Not only can site visitors vote on whether a posted idea is hot or not, they can access features ranging from advice on how to launch an idea to Practical Money Skills for Life, a financial management tool from Visa USA.


Visa USA is using ads in publications like Rolling Stone, The Source, college newspapers and glossies like Cosmopolitan. Online, it is running ads on MSN and Bolt.com to encourage sharing of ideas for the prize. Local radio spots support.

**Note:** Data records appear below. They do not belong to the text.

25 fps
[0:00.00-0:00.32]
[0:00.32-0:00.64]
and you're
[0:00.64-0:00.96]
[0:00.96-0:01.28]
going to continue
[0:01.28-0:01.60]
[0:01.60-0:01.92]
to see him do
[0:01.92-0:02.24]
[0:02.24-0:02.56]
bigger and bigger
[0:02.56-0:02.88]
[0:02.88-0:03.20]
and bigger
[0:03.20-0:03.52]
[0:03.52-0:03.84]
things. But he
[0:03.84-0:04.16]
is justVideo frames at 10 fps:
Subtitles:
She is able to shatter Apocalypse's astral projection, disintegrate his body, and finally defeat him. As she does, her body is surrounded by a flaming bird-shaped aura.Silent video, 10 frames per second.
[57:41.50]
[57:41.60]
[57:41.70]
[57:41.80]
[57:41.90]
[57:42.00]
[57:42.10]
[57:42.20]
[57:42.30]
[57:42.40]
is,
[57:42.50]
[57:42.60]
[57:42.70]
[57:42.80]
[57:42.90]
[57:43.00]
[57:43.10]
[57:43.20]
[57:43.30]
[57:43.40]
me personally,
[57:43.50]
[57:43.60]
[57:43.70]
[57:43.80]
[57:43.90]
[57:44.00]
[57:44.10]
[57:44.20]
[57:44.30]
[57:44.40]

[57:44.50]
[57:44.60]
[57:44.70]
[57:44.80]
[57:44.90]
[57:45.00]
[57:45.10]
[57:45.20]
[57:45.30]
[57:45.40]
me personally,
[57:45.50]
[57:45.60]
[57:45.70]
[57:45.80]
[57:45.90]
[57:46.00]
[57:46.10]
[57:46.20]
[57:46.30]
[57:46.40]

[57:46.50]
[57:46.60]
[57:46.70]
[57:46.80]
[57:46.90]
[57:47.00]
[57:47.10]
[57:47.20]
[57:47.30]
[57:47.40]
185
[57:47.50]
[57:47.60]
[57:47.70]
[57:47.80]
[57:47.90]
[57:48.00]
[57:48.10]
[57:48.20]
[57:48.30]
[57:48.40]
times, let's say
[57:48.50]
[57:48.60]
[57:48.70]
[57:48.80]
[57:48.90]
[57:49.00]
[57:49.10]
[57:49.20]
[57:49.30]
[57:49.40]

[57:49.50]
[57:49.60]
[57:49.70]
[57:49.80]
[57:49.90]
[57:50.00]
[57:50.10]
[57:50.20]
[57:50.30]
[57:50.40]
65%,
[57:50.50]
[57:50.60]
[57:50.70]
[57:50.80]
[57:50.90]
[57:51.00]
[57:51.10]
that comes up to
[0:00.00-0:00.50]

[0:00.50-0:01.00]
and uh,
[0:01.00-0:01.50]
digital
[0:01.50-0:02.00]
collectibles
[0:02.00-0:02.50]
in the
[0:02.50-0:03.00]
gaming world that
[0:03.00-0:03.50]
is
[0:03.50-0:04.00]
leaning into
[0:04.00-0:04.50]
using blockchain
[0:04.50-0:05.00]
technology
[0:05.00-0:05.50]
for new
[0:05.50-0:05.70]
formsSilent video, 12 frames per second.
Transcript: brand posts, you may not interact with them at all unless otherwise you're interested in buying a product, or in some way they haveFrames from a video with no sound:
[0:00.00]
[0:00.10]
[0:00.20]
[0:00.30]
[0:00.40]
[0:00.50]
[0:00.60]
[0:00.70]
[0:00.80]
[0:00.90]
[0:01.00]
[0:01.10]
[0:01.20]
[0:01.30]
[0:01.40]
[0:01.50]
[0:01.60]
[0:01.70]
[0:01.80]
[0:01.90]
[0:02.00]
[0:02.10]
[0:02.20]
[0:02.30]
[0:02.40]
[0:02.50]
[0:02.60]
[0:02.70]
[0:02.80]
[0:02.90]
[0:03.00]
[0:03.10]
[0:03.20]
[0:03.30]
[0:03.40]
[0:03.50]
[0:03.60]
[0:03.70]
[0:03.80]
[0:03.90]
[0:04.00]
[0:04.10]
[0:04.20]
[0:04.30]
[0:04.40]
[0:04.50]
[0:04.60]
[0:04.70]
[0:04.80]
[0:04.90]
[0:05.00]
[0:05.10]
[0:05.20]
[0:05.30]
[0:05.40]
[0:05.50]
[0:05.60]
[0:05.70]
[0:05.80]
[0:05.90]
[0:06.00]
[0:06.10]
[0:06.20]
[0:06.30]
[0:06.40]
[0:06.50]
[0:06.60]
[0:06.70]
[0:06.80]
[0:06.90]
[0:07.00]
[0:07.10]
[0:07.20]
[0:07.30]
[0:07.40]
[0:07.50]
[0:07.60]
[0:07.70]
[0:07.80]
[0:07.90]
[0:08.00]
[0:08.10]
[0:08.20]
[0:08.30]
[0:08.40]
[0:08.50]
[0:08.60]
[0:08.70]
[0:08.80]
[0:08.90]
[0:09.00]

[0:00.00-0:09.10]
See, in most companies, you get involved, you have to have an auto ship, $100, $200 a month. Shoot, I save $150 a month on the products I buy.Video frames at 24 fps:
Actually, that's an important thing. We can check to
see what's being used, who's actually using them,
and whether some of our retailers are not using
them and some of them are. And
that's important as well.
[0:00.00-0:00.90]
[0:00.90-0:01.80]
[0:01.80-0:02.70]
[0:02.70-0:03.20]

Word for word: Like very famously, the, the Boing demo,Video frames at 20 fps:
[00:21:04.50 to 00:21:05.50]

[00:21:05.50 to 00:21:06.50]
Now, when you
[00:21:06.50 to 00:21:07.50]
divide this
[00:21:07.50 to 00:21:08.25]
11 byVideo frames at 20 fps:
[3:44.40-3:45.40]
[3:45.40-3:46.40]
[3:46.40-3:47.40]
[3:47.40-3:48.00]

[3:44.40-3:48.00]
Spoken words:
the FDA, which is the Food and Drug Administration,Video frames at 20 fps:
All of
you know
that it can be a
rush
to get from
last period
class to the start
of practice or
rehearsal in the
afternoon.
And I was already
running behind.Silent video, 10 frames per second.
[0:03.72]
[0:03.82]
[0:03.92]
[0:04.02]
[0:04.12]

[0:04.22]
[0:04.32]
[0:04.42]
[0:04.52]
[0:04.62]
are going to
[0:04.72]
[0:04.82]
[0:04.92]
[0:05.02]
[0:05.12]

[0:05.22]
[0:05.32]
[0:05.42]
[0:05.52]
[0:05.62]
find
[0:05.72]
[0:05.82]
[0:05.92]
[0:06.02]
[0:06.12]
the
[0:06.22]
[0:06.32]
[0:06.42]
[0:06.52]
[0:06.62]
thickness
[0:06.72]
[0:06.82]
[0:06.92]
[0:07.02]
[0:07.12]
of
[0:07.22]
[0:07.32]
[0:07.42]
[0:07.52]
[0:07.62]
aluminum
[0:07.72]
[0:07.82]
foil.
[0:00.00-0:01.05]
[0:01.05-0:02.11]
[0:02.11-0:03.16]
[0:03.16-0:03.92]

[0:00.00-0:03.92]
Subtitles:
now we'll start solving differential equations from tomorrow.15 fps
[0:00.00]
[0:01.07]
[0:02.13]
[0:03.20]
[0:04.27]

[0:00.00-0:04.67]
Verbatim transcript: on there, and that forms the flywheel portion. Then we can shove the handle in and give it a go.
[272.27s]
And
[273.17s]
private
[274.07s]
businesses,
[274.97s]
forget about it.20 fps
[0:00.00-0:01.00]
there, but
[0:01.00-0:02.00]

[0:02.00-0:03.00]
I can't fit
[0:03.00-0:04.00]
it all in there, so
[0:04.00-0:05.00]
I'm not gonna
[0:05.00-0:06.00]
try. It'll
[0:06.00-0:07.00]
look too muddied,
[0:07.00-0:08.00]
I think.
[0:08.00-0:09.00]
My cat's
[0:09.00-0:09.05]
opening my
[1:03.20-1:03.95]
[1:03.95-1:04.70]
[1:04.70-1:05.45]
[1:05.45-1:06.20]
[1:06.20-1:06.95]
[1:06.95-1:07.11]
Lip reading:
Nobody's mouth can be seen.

In a test limited to San Francisco and Austin, TX, Visa USA is experimenting with guerilla marketing, posters, coasters, matchboxes and cocktail napkins. Words inscribed on the matchbox say, "Ideas this small can be huge."


Visa USA expects about 20,000 submissions. That is the limit of entries it can post on the site, so the cap is technical. A disclaimer on the site likely will go up if the quota is exceeded. Friedman said Visa has no plans to do anything with the submissions that do not win.


So how will Visa USA know its campaign paid off? It will conduct research at the end of the effort to understand what consumers think about its brand. That will be correlated with the number of submissions received, whether goals were met and if the target was reached in a meaningful way to gauge whether contestants remembered the sponsor.


So some of it will be objective, and the other measurement more specific, Friedman said.


"It's a window into young people's minds," she said of "Ideas Happen."


CAPTION: Visa expects 20,000 entries.